▸ **Your goal**
Copy the listing in full and exactly, omitting its images.

▸ **Materials provided**
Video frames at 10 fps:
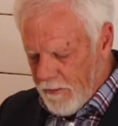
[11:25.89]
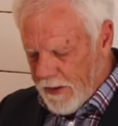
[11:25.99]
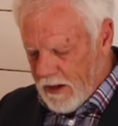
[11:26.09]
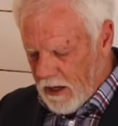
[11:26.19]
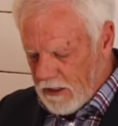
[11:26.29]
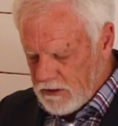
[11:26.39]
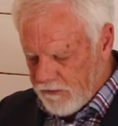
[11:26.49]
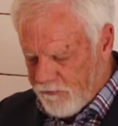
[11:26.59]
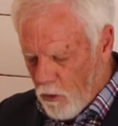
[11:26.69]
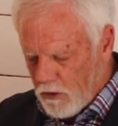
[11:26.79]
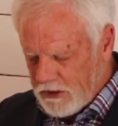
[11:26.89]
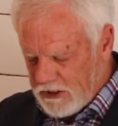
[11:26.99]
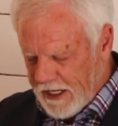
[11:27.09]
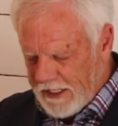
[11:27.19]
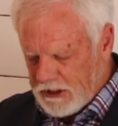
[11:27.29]
because the
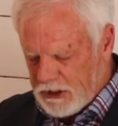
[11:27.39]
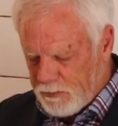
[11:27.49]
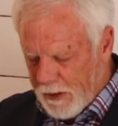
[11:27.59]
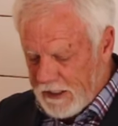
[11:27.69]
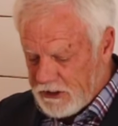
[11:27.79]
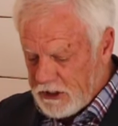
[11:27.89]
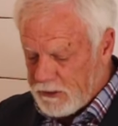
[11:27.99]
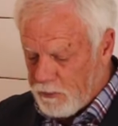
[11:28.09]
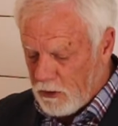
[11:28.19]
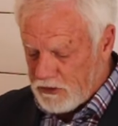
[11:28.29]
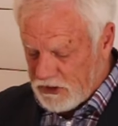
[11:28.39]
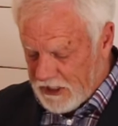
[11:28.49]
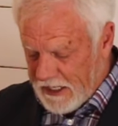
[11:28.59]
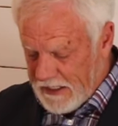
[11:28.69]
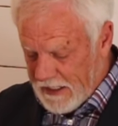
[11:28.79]
foresaid speeches
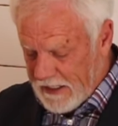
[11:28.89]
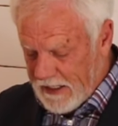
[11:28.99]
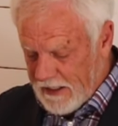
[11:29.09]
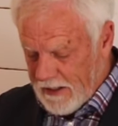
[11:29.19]
proceeded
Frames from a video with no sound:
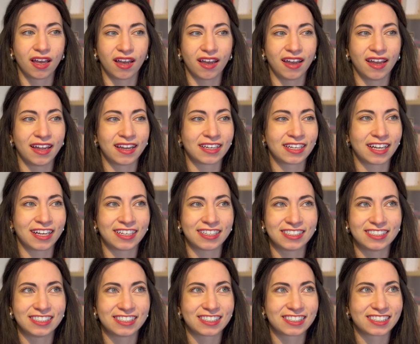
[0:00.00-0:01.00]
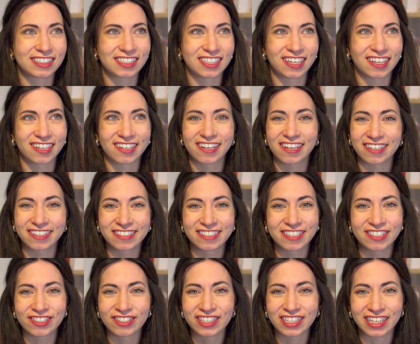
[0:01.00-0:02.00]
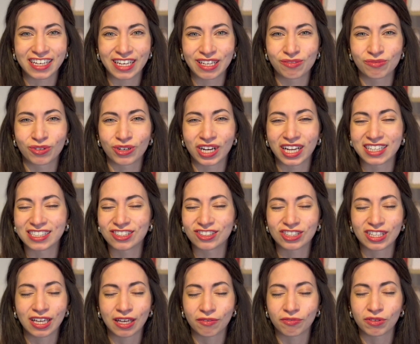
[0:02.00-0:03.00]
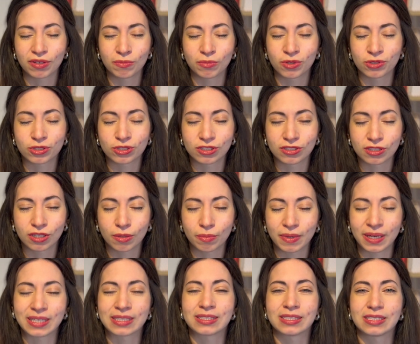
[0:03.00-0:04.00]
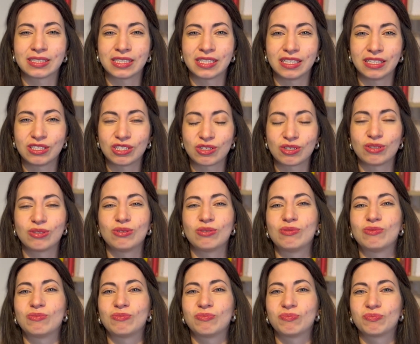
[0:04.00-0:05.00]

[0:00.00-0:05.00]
And I can't do that anymore. I don't have the emotional capacity to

▸ **Exercise response**
Video frames at 10 fps:
[11:25.89]
[11:25.99]
[11:26.09]
[11:26.19]
[11:26.29]
[11:26.39]
[11:26.49]
[11:26.59]
[11:26.69]
[11:26.79]
[11:26.89]
[11:26.99]
[11:27.09]
[11:27.19]
[11:27.29]
because the
[11:27.39]
[11:27.49]
[11:27.59]
[11:27.69]
[11:27.79]
[11:27.89]
[11:27.99]
[11:28.09]
[11:28.19]
[11:28.29]
[11:28.39]
[11:28.49]
[11:28.59]
[11:28.69]
[11:28.79]
foresaid speeches
[11:28.89]
[11:28.99]
[11:29.09]
[11:29.19]
proceeded
Frames from a video with no sound:
[0:00.00-0:01.00]
[0:01.00-0:02.00]
[0:02.00-0:03.00]
[0:03.00-0:04.00]
[0:04.00-0:05.00]

[0:00.00-0:05.00]
And I can't do that anymore. I don't have the emotional capacity to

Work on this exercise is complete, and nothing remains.